■ WHAT IS BEING ASKED: For every line that contains the string "says", pull that line out of the material below.

• • •

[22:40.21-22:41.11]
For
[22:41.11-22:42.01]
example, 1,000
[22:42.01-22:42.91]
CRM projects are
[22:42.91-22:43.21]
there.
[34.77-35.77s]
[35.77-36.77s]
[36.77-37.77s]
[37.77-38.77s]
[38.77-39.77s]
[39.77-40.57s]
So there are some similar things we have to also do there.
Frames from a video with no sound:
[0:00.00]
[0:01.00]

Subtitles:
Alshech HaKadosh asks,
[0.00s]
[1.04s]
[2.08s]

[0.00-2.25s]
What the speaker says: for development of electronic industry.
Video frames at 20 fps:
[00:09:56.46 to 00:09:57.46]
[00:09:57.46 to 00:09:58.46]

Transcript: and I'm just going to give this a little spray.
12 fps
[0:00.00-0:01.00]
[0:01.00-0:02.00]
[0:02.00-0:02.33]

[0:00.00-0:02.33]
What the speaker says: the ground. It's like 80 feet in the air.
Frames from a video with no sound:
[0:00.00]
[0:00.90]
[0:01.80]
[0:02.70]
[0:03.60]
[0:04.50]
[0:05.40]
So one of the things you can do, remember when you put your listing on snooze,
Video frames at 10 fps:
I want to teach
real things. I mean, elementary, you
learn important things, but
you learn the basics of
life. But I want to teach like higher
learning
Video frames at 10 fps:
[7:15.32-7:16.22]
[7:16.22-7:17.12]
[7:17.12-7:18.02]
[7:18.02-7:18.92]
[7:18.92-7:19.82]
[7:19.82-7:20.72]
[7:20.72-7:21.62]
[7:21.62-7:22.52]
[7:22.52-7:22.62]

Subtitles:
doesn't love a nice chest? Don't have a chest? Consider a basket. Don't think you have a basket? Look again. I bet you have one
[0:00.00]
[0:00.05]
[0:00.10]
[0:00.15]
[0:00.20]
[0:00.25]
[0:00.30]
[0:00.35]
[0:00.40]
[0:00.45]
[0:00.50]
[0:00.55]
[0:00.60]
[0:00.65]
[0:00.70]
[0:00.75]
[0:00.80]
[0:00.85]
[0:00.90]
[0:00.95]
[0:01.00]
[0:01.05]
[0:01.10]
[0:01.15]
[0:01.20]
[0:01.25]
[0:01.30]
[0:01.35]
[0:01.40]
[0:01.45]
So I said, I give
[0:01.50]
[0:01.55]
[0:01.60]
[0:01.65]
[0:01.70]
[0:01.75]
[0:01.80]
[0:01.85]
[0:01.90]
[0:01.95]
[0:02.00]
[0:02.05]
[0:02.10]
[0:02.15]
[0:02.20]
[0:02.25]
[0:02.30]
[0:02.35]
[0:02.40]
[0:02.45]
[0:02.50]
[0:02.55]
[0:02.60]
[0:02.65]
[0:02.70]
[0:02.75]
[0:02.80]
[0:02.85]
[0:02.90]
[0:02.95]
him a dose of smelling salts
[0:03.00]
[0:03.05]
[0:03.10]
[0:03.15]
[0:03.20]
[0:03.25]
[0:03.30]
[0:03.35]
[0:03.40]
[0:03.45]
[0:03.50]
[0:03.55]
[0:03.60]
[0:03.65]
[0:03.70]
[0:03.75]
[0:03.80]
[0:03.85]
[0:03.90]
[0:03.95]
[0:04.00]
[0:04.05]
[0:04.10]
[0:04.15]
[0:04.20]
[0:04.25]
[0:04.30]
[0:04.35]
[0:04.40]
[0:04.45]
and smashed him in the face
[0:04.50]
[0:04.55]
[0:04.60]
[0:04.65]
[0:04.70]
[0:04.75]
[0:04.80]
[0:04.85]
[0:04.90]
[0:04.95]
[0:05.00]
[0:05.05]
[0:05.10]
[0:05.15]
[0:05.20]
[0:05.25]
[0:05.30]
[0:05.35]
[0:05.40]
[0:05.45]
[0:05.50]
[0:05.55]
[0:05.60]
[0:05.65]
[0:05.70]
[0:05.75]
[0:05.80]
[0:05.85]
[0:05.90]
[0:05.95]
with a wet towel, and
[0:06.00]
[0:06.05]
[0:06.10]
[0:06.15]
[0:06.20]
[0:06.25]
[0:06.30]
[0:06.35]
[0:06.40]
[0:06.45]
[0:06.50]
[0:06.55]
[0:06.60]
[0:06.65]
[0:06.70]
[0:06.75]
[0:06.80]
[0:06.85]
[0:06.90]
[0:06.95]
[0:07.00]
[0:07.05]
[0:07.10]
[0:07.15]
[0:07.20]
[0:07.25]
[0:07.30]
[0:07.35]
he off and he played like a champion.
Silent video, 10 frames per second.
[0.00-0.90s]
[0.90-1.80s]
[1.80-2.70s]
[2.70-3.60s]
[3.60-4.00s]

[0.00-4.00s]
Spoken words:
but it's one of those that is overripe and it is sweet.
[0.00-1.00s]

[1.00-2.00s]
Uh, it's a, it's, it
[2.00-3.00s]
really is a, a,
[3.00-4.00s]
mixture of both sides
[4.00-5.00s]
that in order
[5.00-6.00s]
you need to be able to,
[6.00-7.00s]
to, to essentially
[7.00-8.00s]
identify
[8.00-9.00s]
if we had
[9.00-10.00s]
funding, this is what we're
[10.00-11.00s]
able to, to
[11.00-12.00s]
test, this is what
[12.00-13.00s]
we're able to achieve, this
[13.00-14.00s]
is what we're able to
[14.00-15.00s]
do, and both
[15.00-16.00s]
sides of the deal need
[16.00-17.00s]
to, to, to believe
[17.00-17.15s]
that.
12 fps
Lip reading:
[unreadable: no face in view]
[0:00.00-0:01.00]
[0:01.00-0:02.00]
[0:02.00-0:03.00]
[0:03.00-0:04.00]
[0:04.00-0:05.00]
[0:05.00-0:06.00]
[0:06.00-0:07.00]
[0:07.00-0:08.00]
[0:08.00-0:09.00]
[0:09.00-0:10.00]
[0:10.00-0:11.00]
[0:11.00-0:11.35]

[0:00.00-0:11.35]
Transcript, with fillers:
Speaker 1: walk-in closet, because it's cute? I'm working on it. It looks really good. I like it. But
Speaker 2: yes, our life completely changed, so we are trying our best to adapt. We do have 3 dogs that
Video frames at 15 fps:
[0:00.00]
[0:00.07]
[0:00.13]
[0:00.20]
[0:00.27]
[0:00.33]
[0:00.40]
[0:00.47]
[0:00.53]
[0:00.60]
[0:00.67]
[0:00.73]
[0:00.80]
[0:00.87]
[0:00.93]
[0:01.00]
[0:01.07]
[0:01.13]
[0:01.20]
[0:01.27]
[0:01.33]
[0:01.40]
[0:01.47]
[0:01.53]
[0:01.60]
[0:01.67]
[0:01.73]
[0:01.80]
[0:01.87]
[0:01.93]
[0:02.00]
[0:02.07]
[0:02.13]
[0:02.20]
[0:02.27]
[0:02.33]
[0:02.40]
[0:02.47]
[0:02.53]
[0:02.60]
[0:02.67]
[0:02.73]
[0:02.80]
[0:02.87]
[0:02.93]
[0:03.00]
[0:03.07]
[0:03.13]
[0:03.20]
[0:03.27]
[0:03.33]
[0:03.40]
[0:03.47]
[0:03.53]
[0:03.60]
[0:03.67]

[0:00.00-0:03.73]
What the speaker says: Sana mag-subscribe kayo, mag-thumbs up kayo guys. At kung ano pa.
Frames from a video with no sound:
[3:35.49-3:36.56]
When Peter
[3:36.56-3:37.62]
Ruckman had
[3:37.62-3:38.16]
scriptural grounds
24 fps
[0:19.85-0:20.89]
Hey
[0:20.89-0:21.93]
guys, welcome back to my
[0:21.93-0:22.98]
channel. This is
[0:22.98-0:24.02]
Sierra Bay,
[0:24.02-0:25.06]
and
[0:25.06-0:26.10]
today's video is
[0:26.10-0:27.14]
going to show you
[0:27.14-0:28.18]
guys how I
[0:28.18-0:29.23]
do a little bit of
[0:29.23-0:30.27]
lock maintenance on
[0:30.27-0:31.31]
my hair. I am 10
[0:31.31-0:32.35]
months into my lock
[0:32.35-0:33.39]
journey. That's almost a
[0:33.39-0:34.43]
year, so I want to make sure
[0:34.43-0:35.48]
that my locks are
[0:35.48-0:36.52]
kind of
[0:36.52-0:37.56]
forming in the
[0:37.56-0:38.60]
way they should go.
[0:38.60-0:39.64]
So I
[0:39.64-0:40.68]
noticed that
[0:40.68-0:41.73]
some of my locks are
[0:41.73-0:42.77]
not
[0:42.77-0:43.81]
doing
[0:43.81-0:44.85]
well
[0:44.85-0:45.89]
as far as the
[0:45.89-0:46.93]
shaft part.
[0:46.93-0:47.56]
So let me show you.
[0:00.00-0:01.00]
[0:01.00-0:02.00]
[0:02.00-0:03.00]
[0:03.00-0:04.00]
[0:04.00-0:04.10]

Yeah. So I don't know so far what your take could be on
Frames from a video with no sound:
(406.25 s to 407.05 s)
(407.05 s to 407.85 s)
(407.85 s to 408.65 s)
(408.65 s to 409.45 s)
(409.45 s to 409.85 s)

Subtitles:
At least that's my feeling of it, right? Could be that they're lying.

• • •

■ RESPONSE TO THE TASK:
What the speaker says: for development of electronic industry.
What the speaker says: the ground. It's like 80 feet in the air.
What the speaker says: Sana mag-subscribe kayo, mag-thumbs up kayo guys. At kung ano pa.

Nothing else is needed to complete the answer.